As a member of the Navy, Wilson is part of a world-class organization focused on maintaining maritime dominance, strengthening partnerships, increasing competitive warfighting capabilities and sustaining combat-ready forces in support of the National Defense Strategy.
“The Navy is important to our national security because we keep the freedom of the water and sea lanes open for trade,” Wilson said.
Wilson serves in Japan as part of the Forward Deployed Naval Forces. These naval forces operate with allies and partners to preserve a free and open Indo-Pacific region. Service members in this region are part of the U.S. Pacific Fleet, which has the largest area of responsibility in the world.
“As the largest force in our nation’s front line against revisionist actors, U.S. Pacific Fleet meets this great responsibility with strength, resolve and confidence,” said Adm. Samuel Paparo, U.S. Pacific Fleet Commander. “Together with our joint and combined partner operations, we are positioned to defend - across all domains - any attempts to threaten our nation, our allies and partner’s security, freedom and well-being.”

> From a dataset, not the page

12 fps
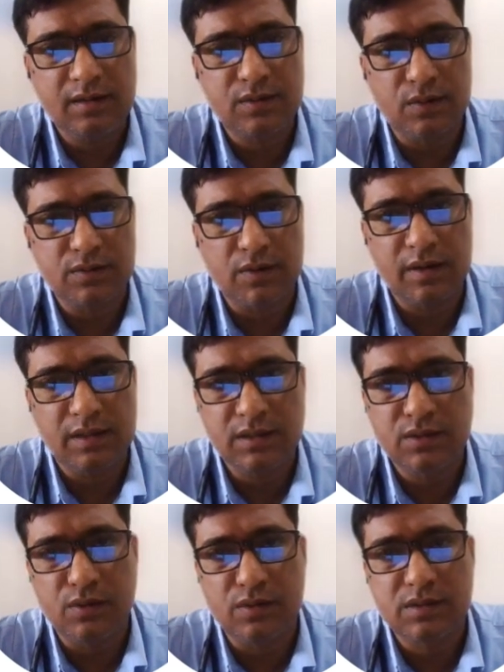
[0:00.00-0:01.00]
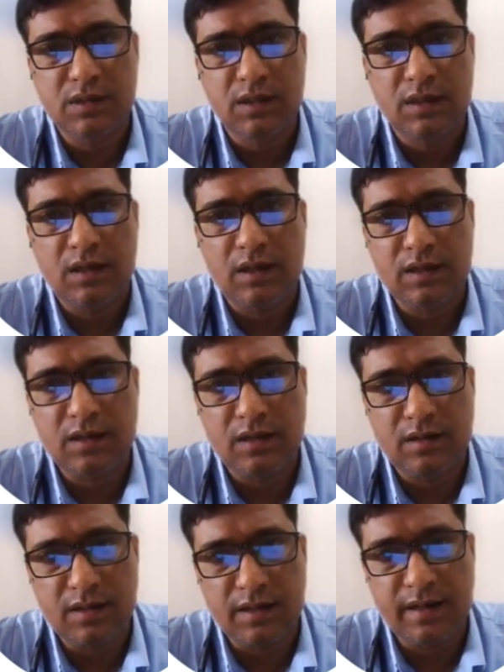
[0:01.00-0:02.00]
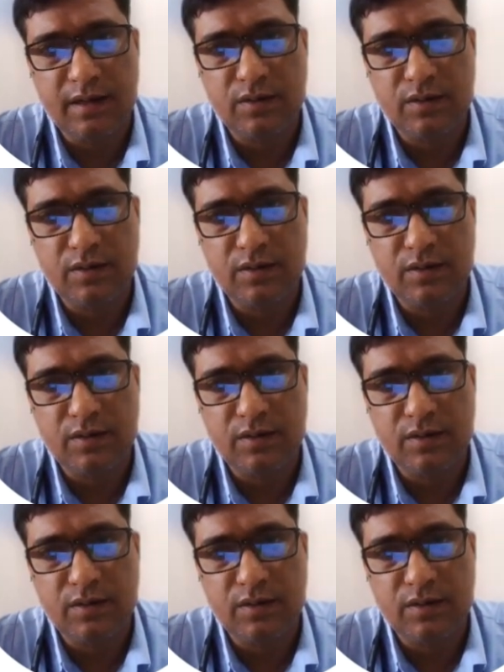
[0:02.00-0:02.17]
source or AC source, a current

Wilson and the sailors they serve with have many opportunities to achieve accomplishments during their military service.
“My proudest moment is when I contributed to many of our command management, such as becoming the secretary of our junior Sailor association.,” said Wilson.
As Wilson and other sailors continue to train and perform missions, they take pride in serving their country in the United States Navy.
“Serving in the Navy means standing for a purpose greater than just myself,” Wilson said. “It means serving for the greater good of all.”
Wilson is grateful to others for helping make a Navy career possible.
“I would like to thank my father,” Wilson said. “My father told me to work hard and I would like to make him proud.”